Domestic violence threatens families, nation

By The Editorial Board 04 December 2021, 11:49PM

Elisapeta Lefao-Vaiotu didn’t deserve to die. No woman deserves to be treated like this to have their lives cut short. And, yet again, where was the community at that crucial moment on Wednesday morning, with the loss of the 30-year-old mother changing her children's lives forever.

Elisapeta’s aunty Elenoa Betham and her family are devastated at the cruel loss of life of their family member, who only hours earlier was in their company with her children at Vaimoso, before they were dropped off at her partner’s home at Vailoa, where she met her fate at his bloodied hands.

The personal testimony of Elenoa, which harrowingly encapsulated the life and struggles of a young Samoan woman living in a violent relationship, is heartbreaking and raises questions on whether we are doing enough as a society living in the 21st Century to tackle a growing evil.

"We are still trying to come to terms with what happened. The incident was not something anyone would expect to happen and the pain is hard to swallow,” said Elenoa in an interview with the Samoa Observer (Murdered pregnant mother’s family seeking answers).

"No one deserves to go through what our family is going through right now, and no one deserves to die the way our daughter died.”

Elenoa is right – no one deserves to die like this, Elisapeta included. 

But why does it continue to happen and why do Samoan men feel a sense of entitlement to raise their hand against a woman, who is another man’s daughter and is likely to be the mother to your children?

Aren’t we all turning up in church every Sunday to worship the Good Lord and to be reminded by our faifeau (church minister) to love one another as Christ loved us over 2000 years ago?

And the absence of empathy in how we see high incidences of gender-based violence or domestic violence or sexual assault targeting our women and girls should overwhelm the perpetrators with shame. Or has it?

And then there is our culture with the faasamoa at the centre of our universe, setting standards including traditional notions of respect, which have for thousands of years dictated how men and women should coexist in harmony. 

In the old days when a couple fights old women or mothers would yell out, with a commanding voice that can stop traffic. 

“E iai gi lua faiai o lea e faalologo uma mai aiga i le lua le mafaufau?” (Do you have any brains? Families can hear you being mindless).

Then the old woman would threaten to say, “Faakali mai la oulua o le a ou alaku” (you wait! I am coming.) To which she would physically go over to the couple, and if the fight does not stop and once she is seen, the fighting between the couple stops.

In today’s modern Samoa, if an elderly woman yelled out, the neighbours, even the children would yell back: “Leai sau feau. O lea ouke pisa  a a’u i lo’u fagua” (none of your business, I am making noise on my own land).

So where is that respect today for our women and girls or is the community becoming desensitised to the plight of victims of gender-based violence, domestic violence and sexual assault?
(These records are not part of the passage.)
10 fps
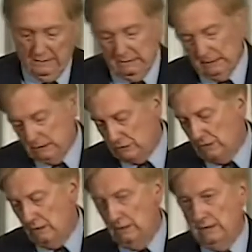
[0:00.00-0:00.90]
When EPA
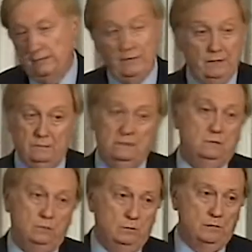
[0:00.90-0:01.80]
did that study, they
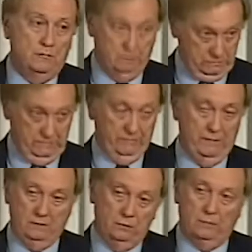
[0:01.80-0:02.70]
found that there were no
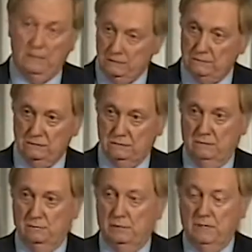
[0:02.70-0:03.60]
problems. They found no
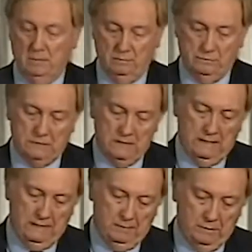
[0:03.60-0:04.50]
cases of
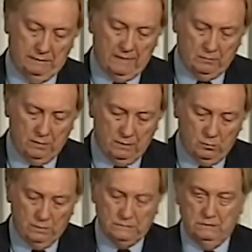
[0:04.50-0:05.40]
problems, but
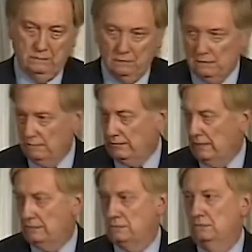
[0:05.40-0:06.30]
that really wasn't a
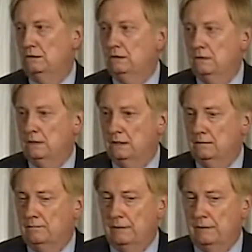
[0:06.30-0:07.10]
good enough answer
Tragically, today, we know the price of looking away when we are confronted with the physical brutality of an act of violence perpetrated by a man against a woman. History points to two outcomes: hospitalisation or death.

So which one is it going to be for your daughter, niece, aunty or mother before we say enough is enough and take action or support action that provides long-term solutions to a silent crisis that continues to chip away family harmony and unity?

This newspaper has over the years published stories on the lives of gender-based violence or domestic violence victims, their horrifying testimonies (some of them submitted in court by eyewitnesses due to the victim being dead) shocking the community.

The court proceedings of the late Sa’u Justina Faasamoa, the former C.E.O. of the Unit Trust of Samoa (U.T.O.S.) in 2019, attempted murder victim Frysna Rimoni in January 2020 and the police inquiry into a woman who died in March 2020 after she was stabbed to death by her partner at a Malifa gas station are cases in point. 

And the role of the Government in tackling this crisis – through programme interventions formulated in partnership with donor partners – is acknowledged and the support by the international community appreciated.

But the journey to a solution should start at home and within our aiga (family) with both mothers and fathers sowing the seeds of love and showering their children with affection, compassion and empathy and calling out violence for what it is as a wrecker of the family unit and in time a nation if action is not taken sooner.